Fast forward to when I have recently graduated high school. I was sitting on a bench outside work for an opening shift but my manager had yet come to open up the doors. A man was walking by when he spotted me.
He said, “Good morning. How are you?” I looked up and said, “Fine thank you”
“Why don’t you smile for me”
Without thinking I smiled on command. “That’s better. Beautiful.” He walked away. With a stupid, joyless smile still plastered on my face, I felt nauseated for reasons I couldn’t place.
It happened when I was asking my boyfriend for directions over the phone on a windy afternoon, my hair flying all over my face. I heard two brief honks as if to say “hey, you!” followed by the howling laughter shooting out the mouths at least two young men. I start to shout back “Fuck you” until I realize I’m still on the phone and silently give them the finger instead.
A reaction, a smile, attention. It’s easy to give them what they want without even trying.
It’s hard to talk about these sorts of things with the males in my life. This is because, in their words, it’s largely invisible to them. For them it seems street harassment is almost mythical, something you only read about or see on television. It’s not like I can ask them for much anyway, as I can’t always be holding a man’s hand to ensure safety from harassment. I shouldn’t have to.
I could go at length about how my own family has reiterated that women are predestined to suffer at the expense of men, and how a woman’s primary goal in life is to exhibit grace under pressure. I know that if I were to ever bring this up to them they’d tell me to cover up, as if my existence is a sign that already says “Asking For Trouble”. There’s something profoundly twisted and wrong about the idea that it’s a woman’s responsibility to accept this and play the game.
I’m tired of inadvertently taking on the role of public plaything for male passersby. I’m tired of having to tug my shorts down and my shirts up so I can avoid leering glances on public transportation. I have to make myself small, I have to keep my eyes down, and I have to become nearly imperceptible so I might walk outside the house free from harassment. After spending upwards of a half hour getting ready in front of a mirror, I intentionally put on a wrinkled shirt or mess up my hair or smudge my makeup hoping the imperfections might deter strangers from taking interest in me. I thought that getting glasses and wearing them regularly would be an extra shield between myself and the outside world. Instead, at the bus stop again a man whistles at me like he would a dog. On my way to donate items to the nearest thrift shop a man whistles at me long and low from his car window, slowing down so he can see the reaction on my face I cannot hide before screeching off with an audible laugh.
Passively casting my eyes down is not enough now, though. Doing my best to refuse men the satisfaction of visibly upsetting me by ignoring their advances is not enough. Erasing my features, dimming my presence, folding into myself to take up less space is not enough.
I’m trying to do the opposite. Giving in to the social controls forced upon me by slimy men on the street is no longer for me. I’m not exactly busting out the low-cut shirts and lifting my head defiantly as men on the BART indulge themselves, but I am keeping my eyes forward.
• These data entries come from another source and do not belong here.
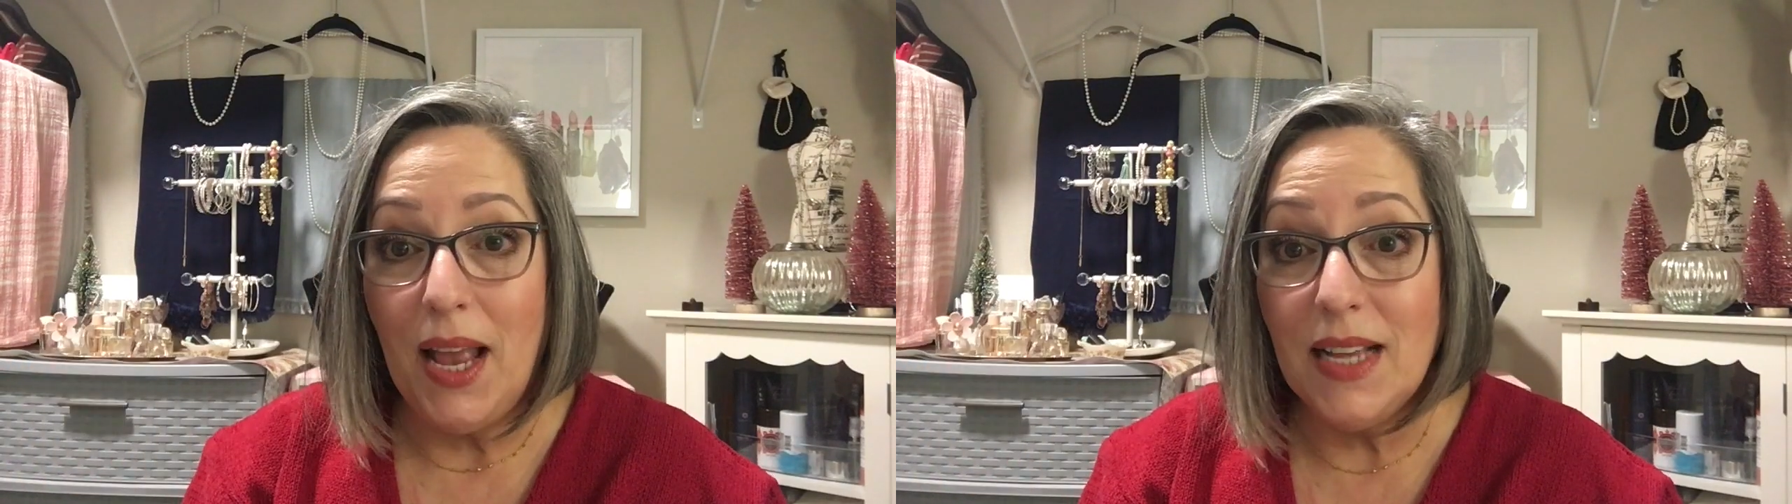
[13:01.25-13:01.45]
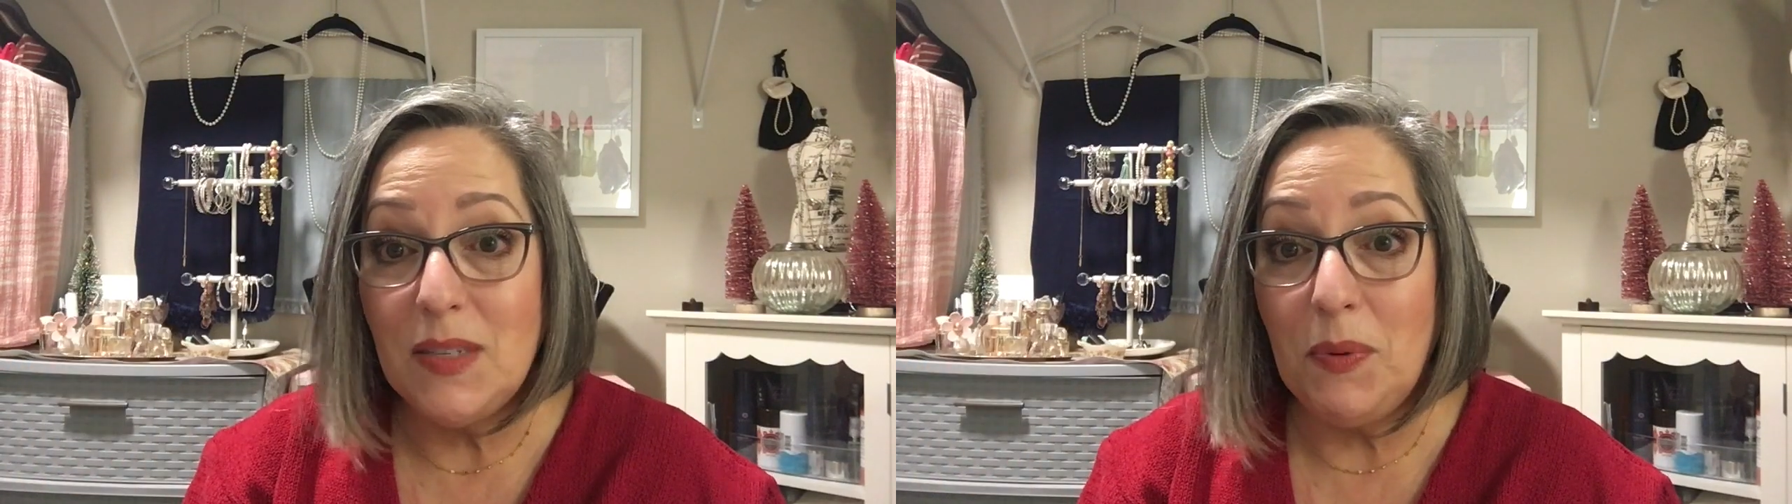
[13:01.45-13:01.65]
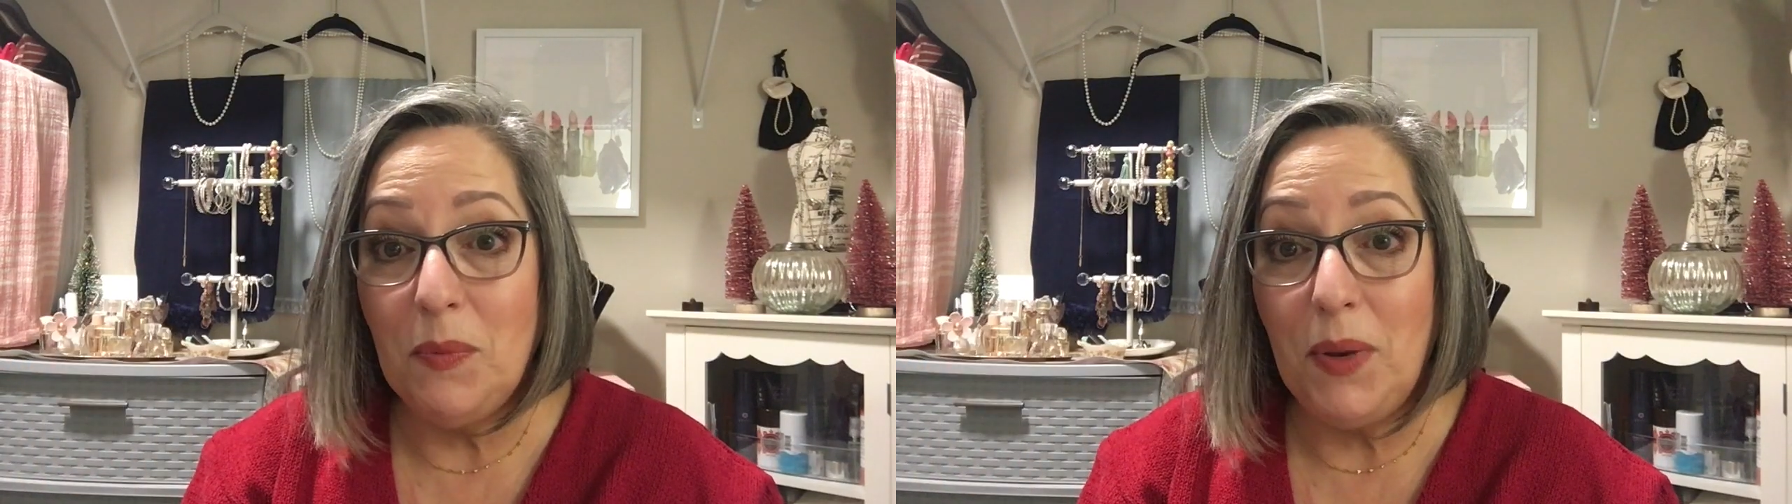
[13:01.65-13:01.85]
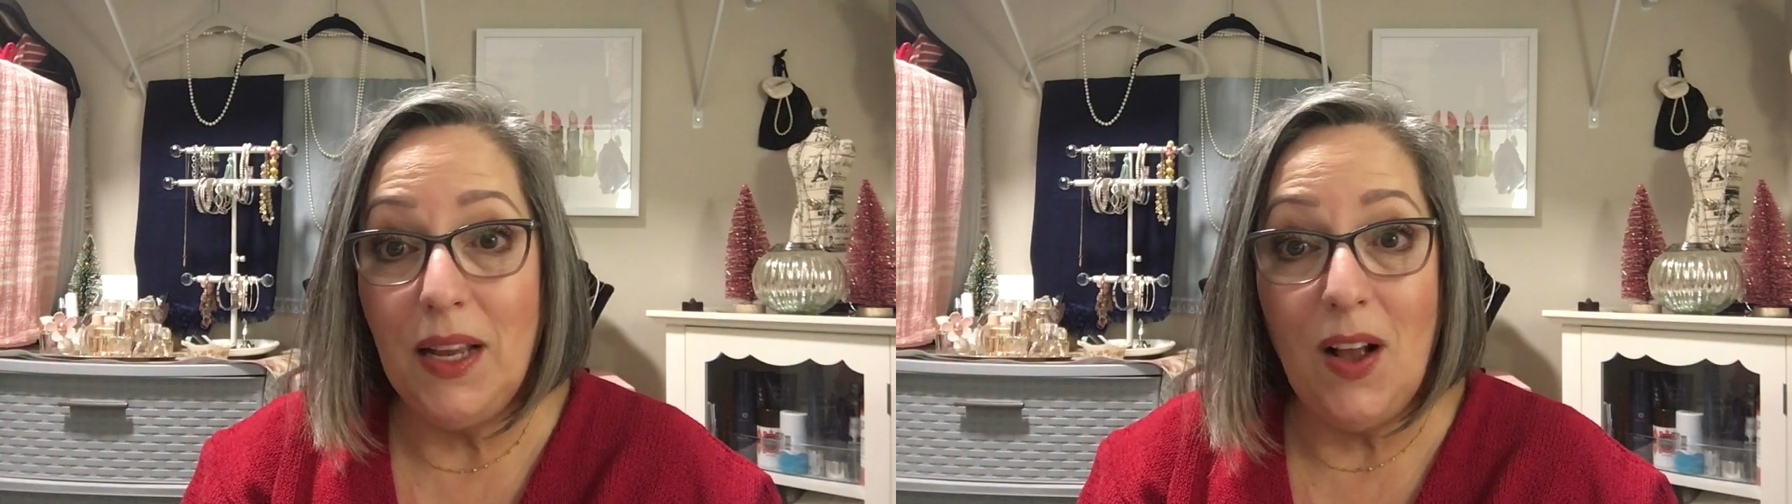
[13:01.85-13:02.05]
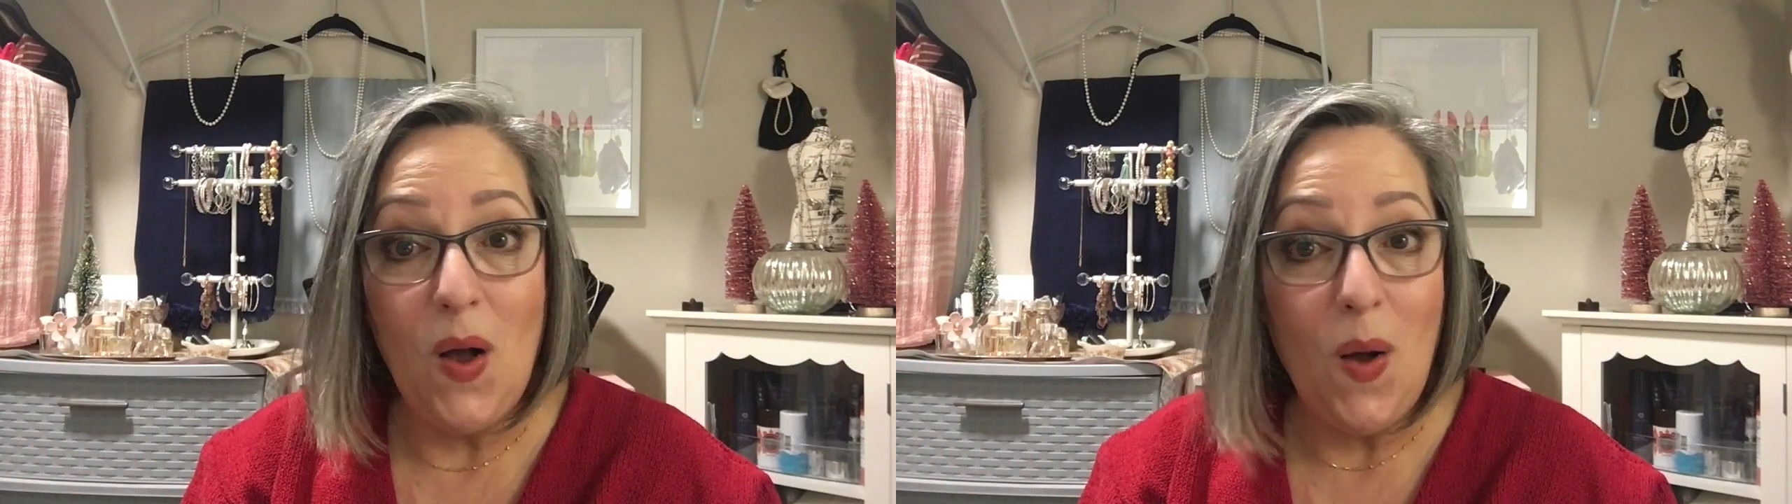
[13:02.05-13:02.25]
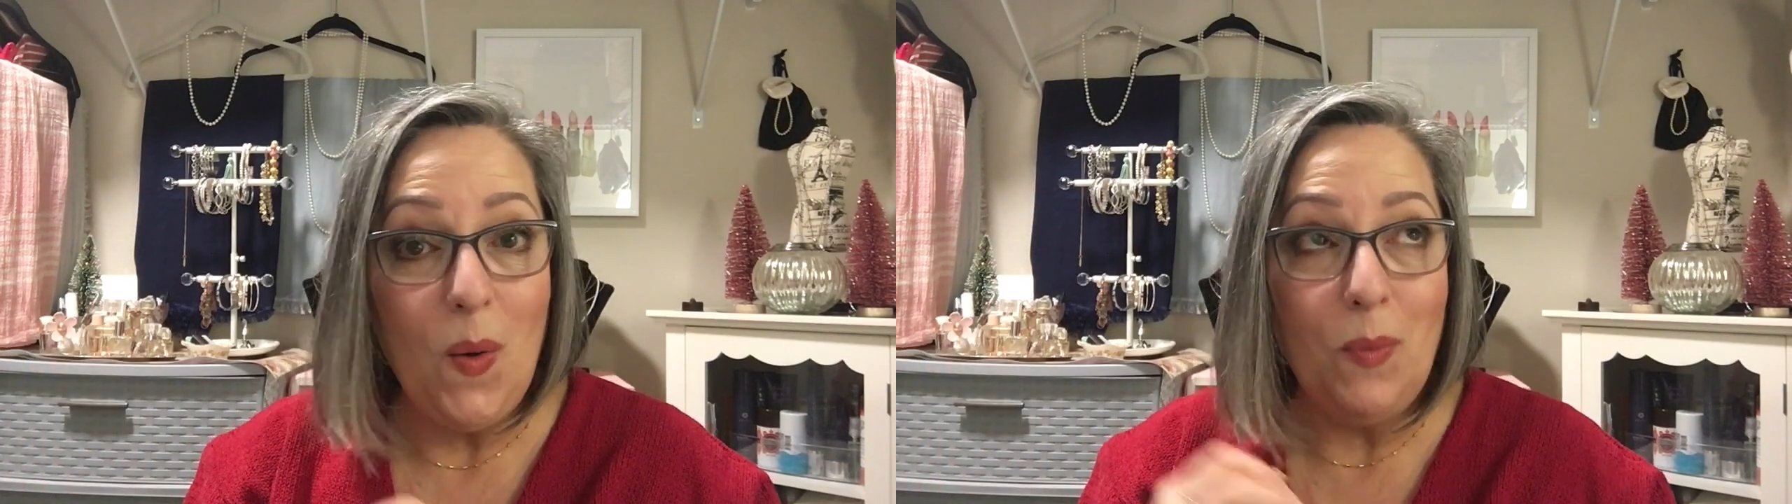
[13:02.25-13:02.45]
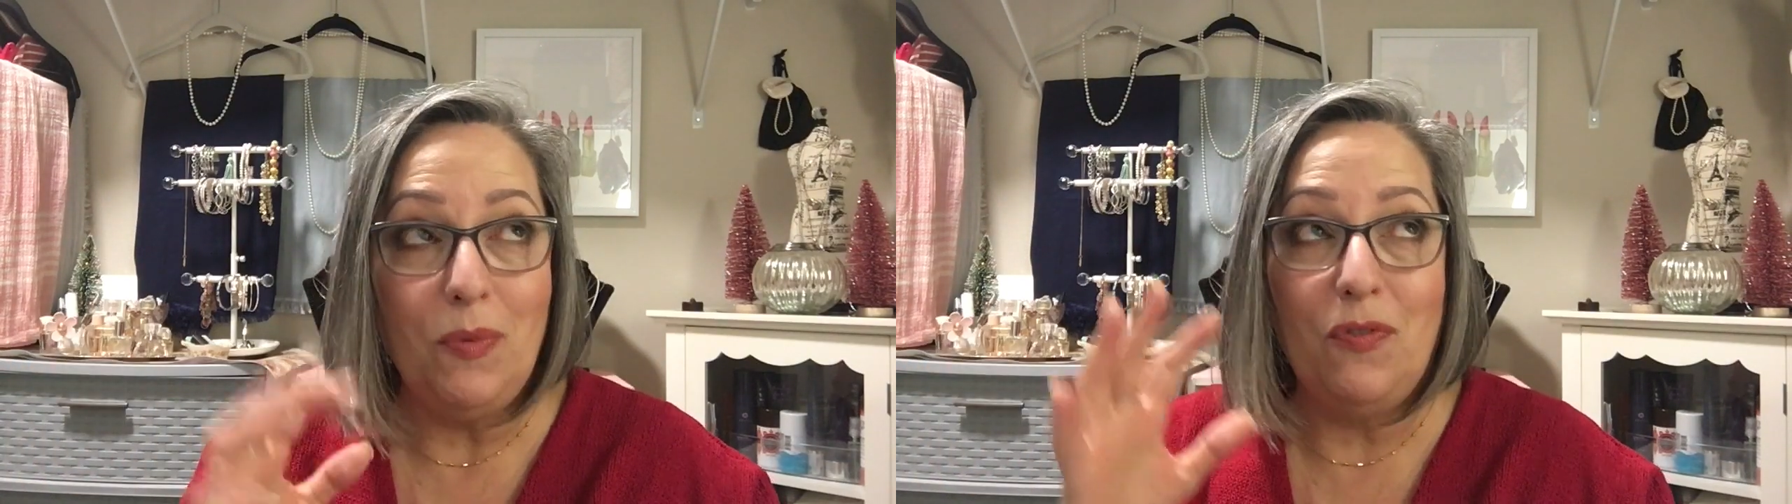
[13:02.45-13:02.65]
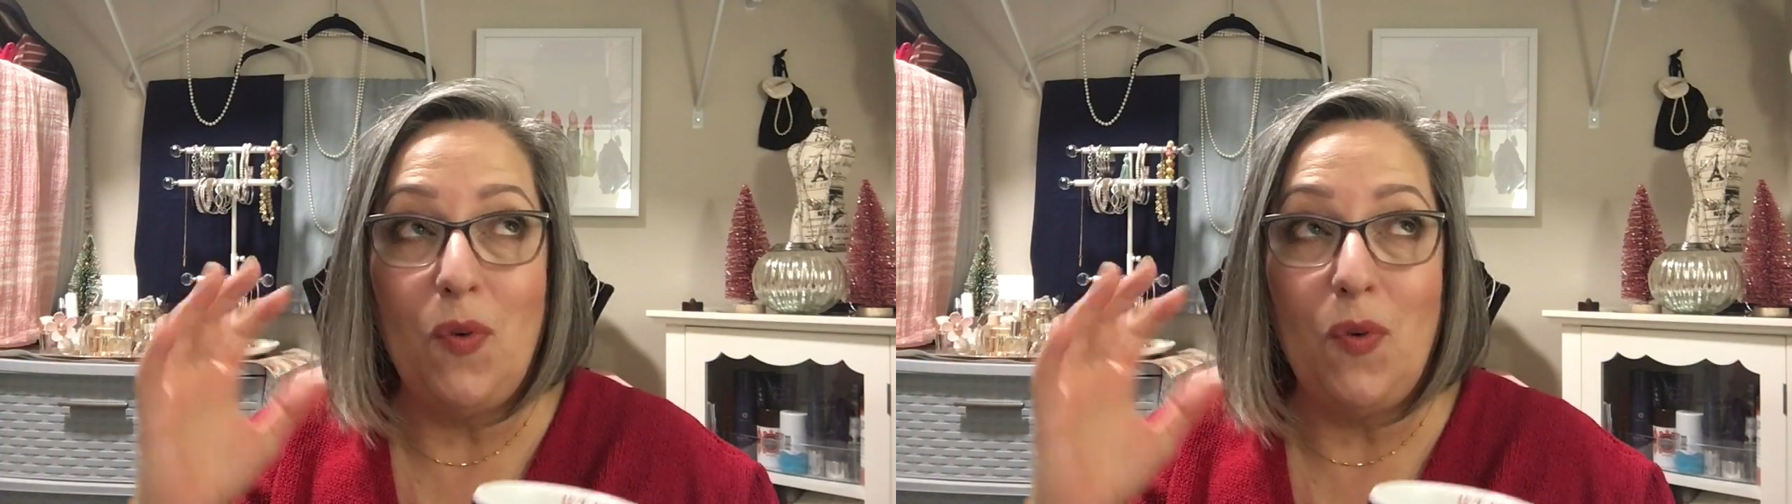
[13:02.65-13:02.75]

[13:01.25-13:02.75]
husband being home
I know I don’t deserve to feel shame for being a girl and having a girl’s body. I know I’m entitled to my voice much more than these men are entitled to lob their unwanted attention at me.
No more stewing in resentment of city scum and the general patriarchy for me, though. Now I believe in something a little more powerful than that: self-love. I’m learning not to let the noise of harassment get to me and force me to diminish myself. Self-love says, I deserve to dress how I want and feel good about it without having to compromise for anything or anyone else. I think that is more dangerous to the patriarchy than shabby clothes and a deep frown could ever be. Men on the street don’t deserve my full smile, but I need to remember that I always do.